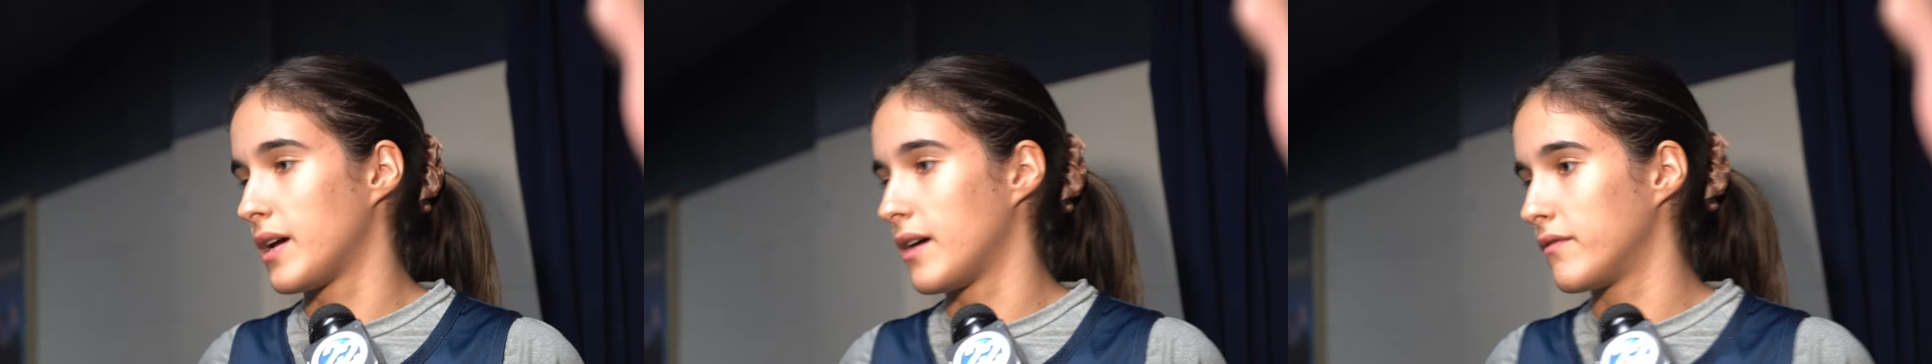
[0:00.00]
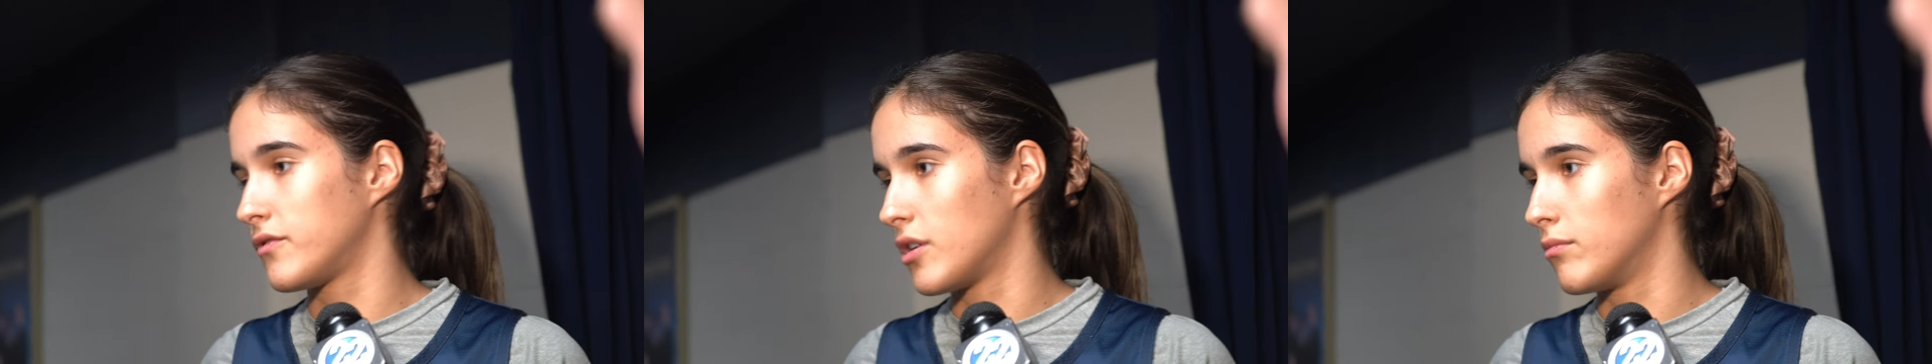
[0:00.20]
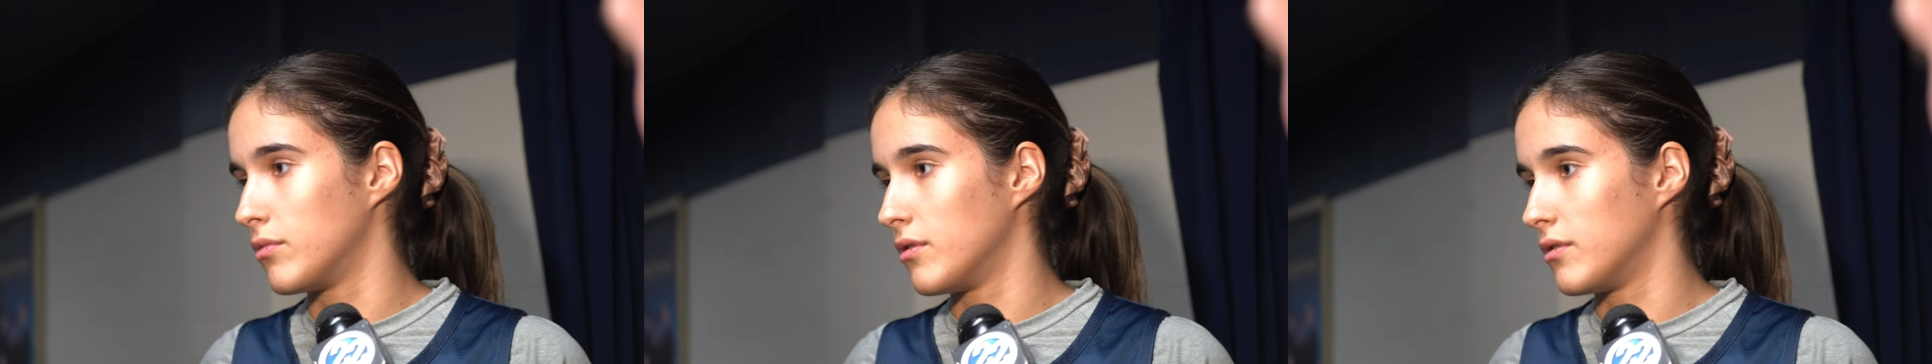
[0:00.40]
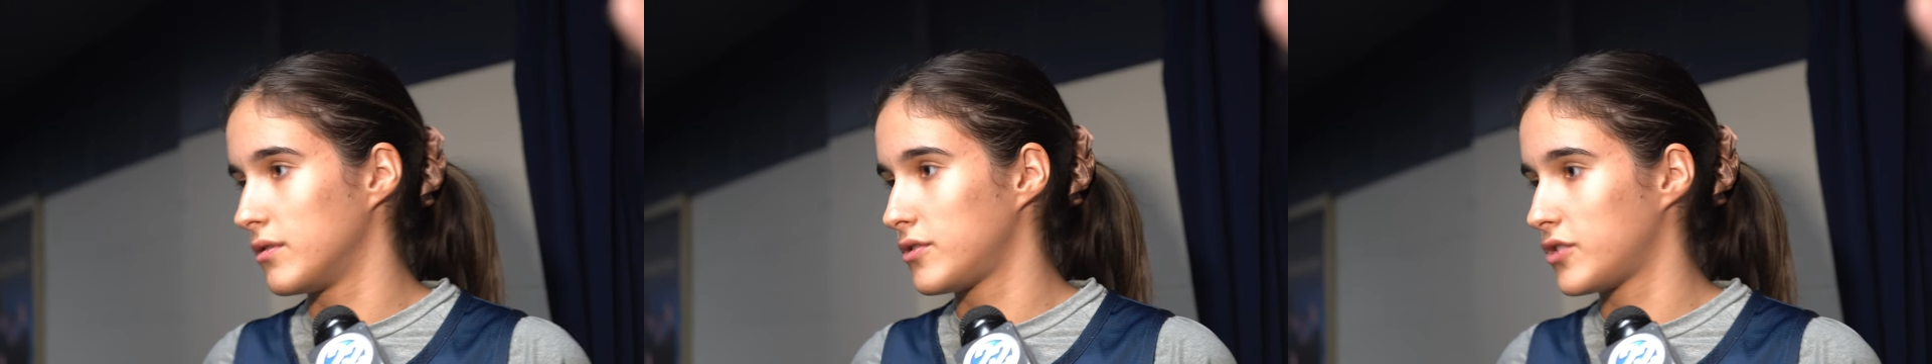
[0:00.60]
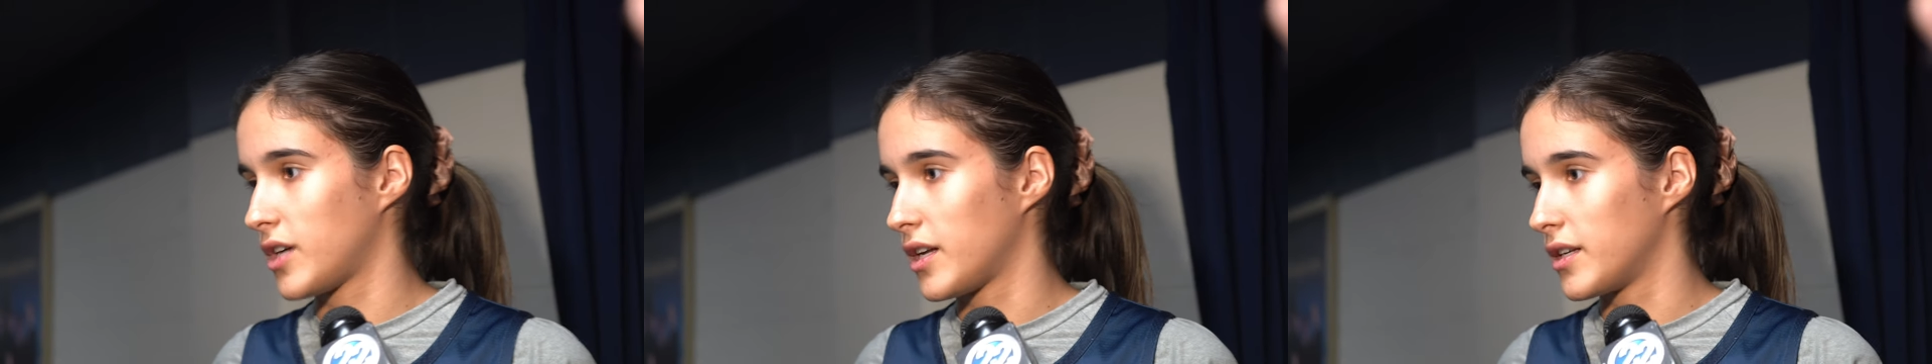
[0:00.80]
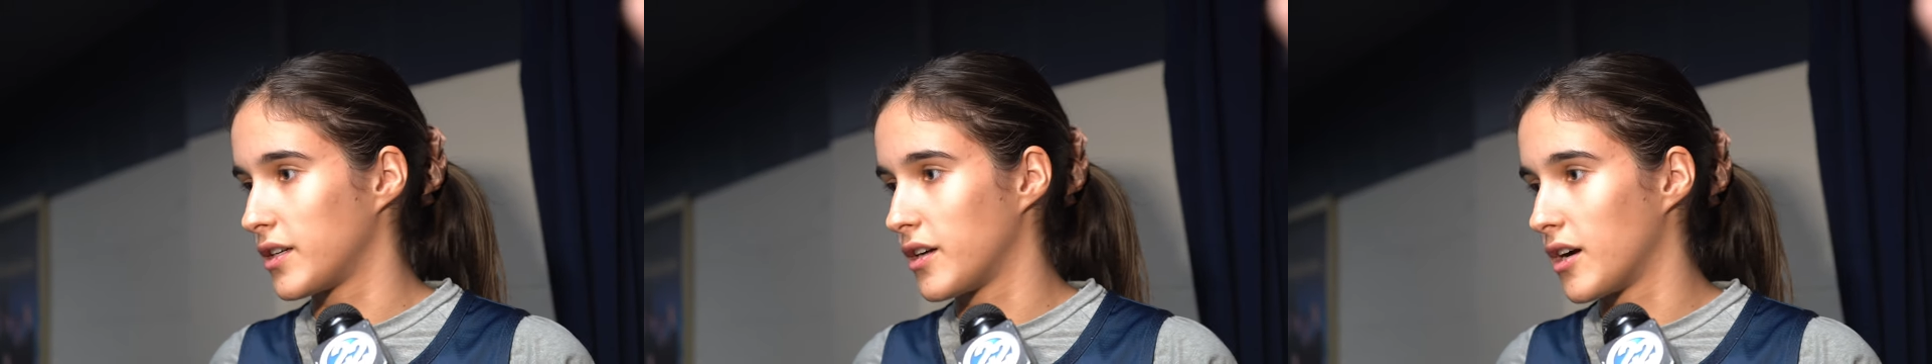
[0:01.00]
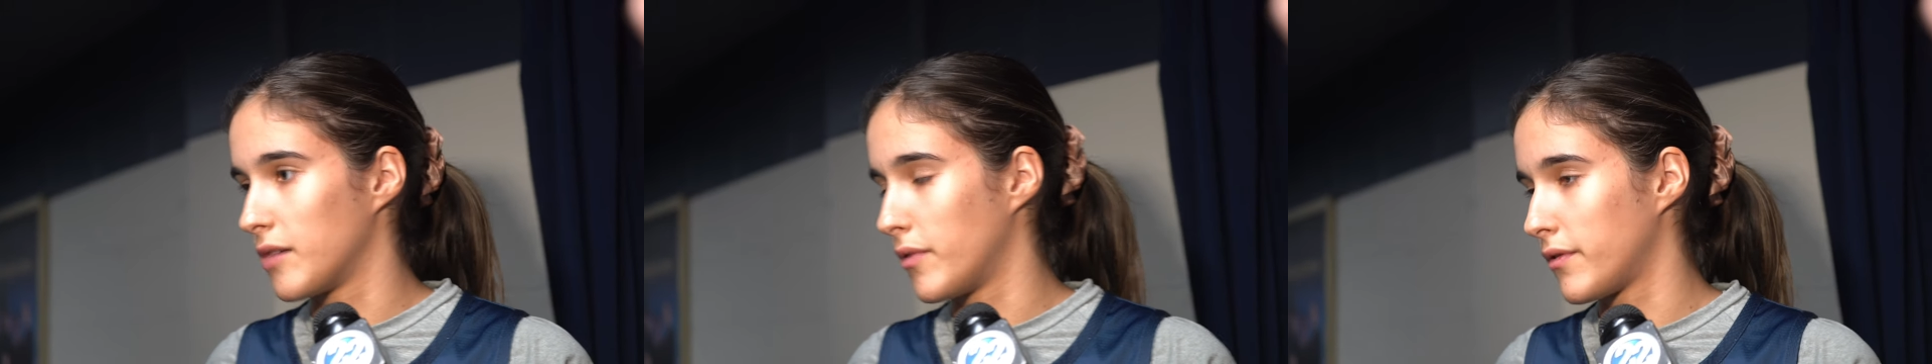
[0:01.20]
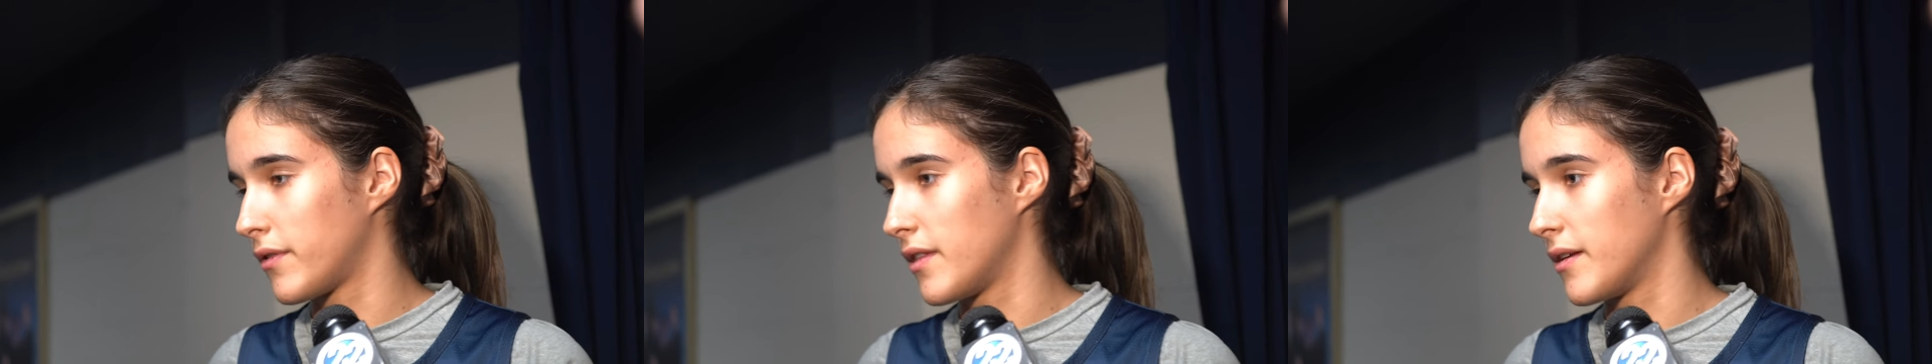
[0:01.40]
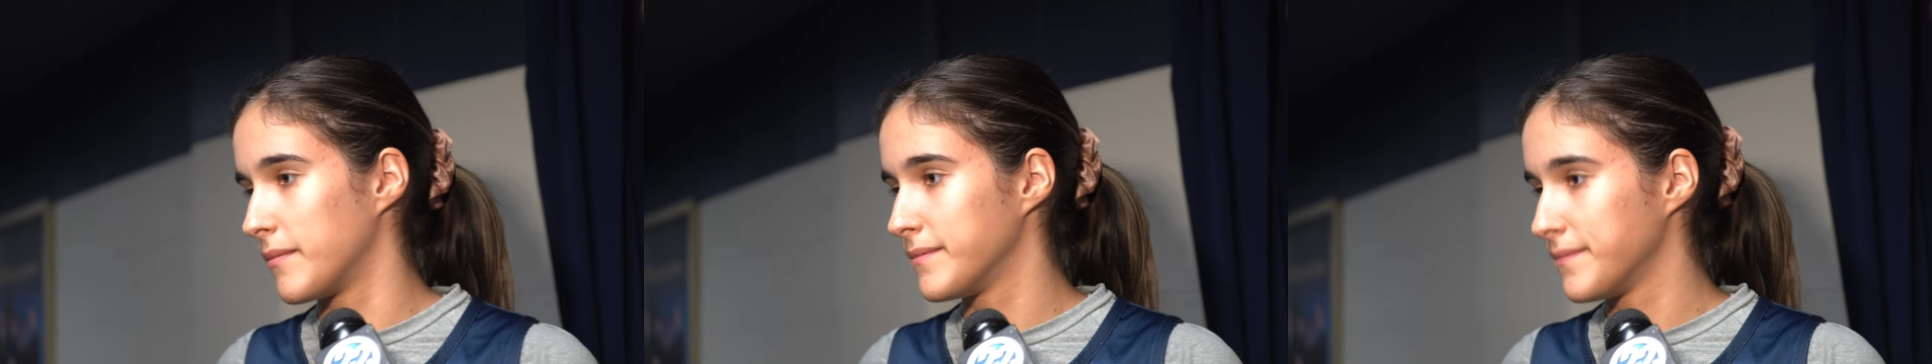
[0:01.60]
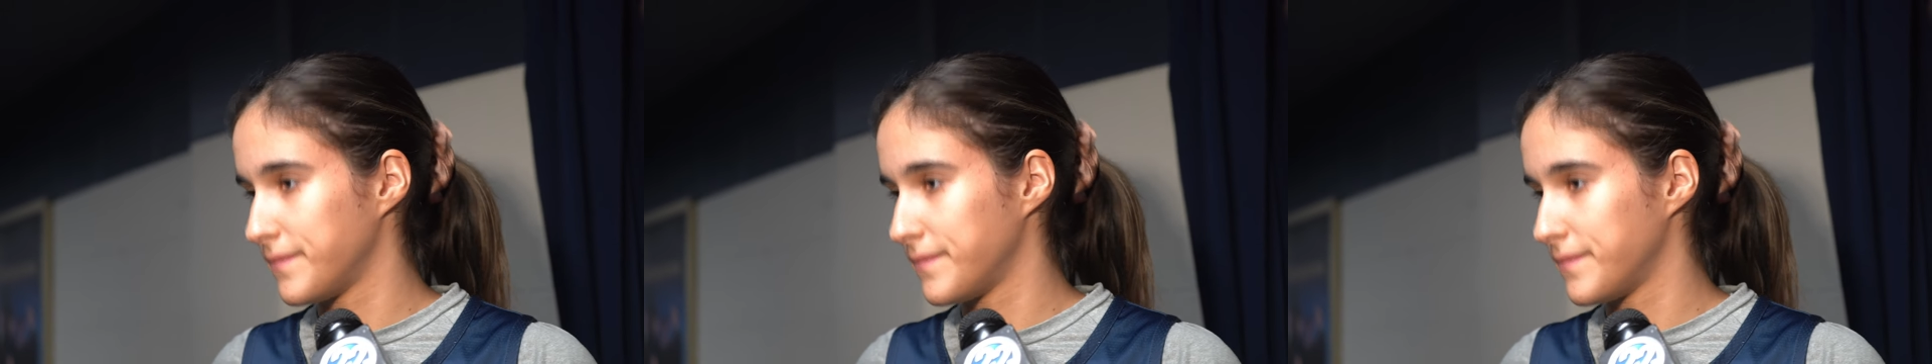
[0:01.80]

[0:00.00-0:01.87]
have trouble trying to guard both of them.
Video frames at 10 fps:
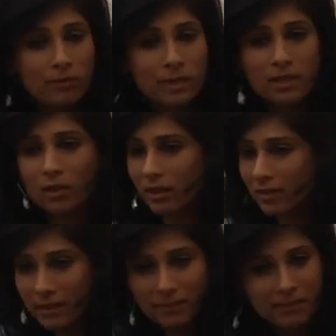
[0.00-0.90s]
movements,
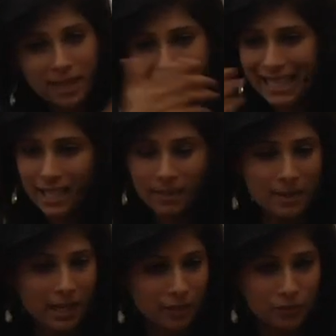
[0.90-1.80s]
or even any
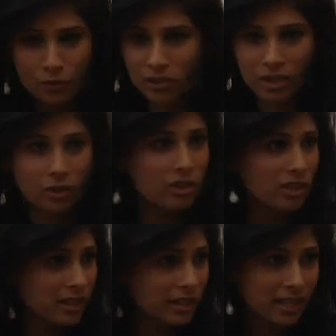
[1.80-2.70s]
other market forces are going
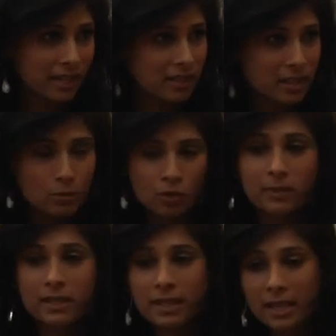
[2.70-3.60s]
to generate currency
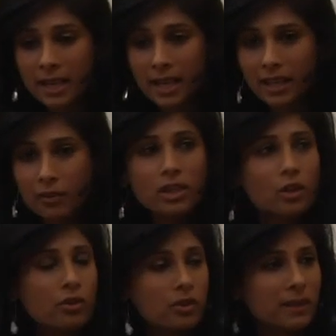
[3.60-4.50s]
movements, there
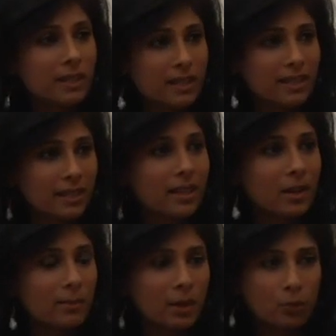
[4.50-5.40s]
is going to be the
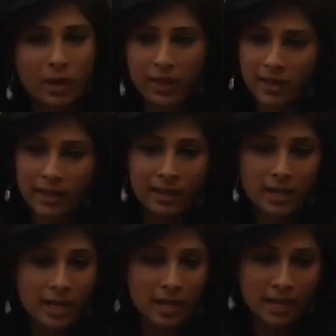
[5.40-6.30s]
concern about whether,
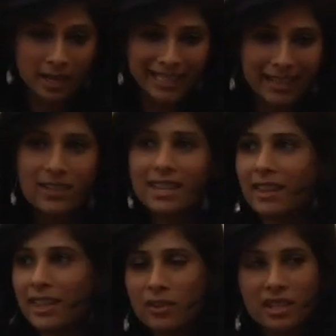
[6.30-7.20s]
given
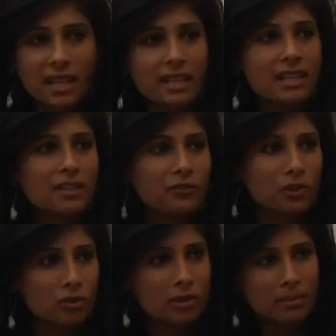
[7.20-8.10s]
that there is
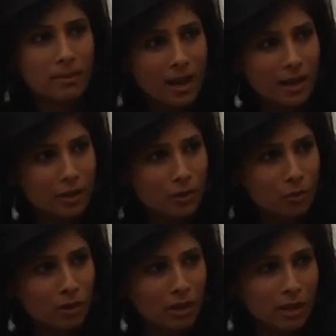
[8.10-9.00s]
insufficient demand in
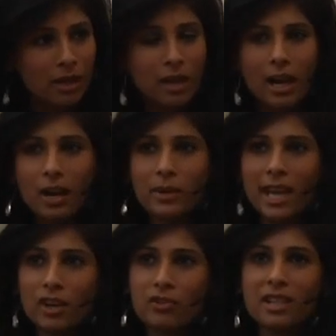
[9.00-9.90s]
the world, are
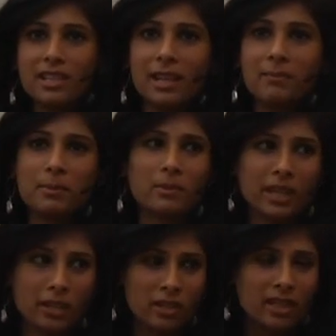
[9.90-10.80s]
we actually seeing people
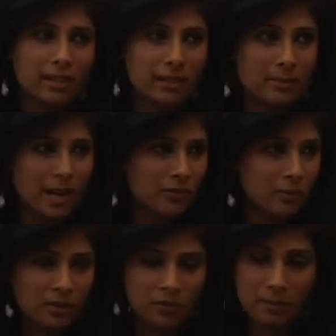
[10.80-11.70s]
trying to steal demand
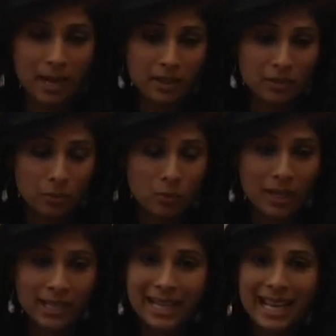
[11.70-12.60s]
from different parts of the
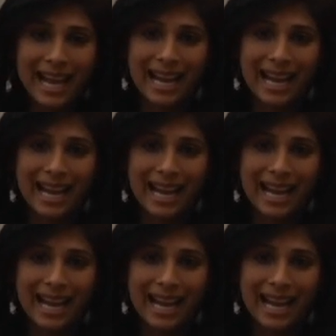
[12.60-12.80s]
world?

> **WORK TASK**: Please write the material out again exactly as shown above, minus any pictures.

> **OUTPUT OF THE TASK**:
[0:00.00]
[0:00.20]
[0:00.40]
[0:00.60]
[0:00.80]
[0:01.00]
[0:01.20]
[0:01.40]
[0:01.60]
[0:01.80]

[0:00.00-0:01.87]
have trouble trying to guard both of them.
Video frames at 10 fps:
[0.00-0.90s]
movements,
[0.90-1.80s]
or even any
[1.80-2.70s]
other market forces are going
[2.70-3.60s]
to generate currency
[3.60-4.50s]
movements, there
[4.50-5.40s]
is going to be the
[5.40-6.30s]
concern about whether,
[6.30-7.20s]
given
[7.20-8.10s]
that there is
[8.10-9.00s]
insufficient demand in
[9.00-9.90s]
the world, are
[9.90-10.80s]
we actually seeing people
[10.80-11.70s]
trying to steal demand
[11.70-12.60s]
from different parts of the
[12.60-12.80s]
world?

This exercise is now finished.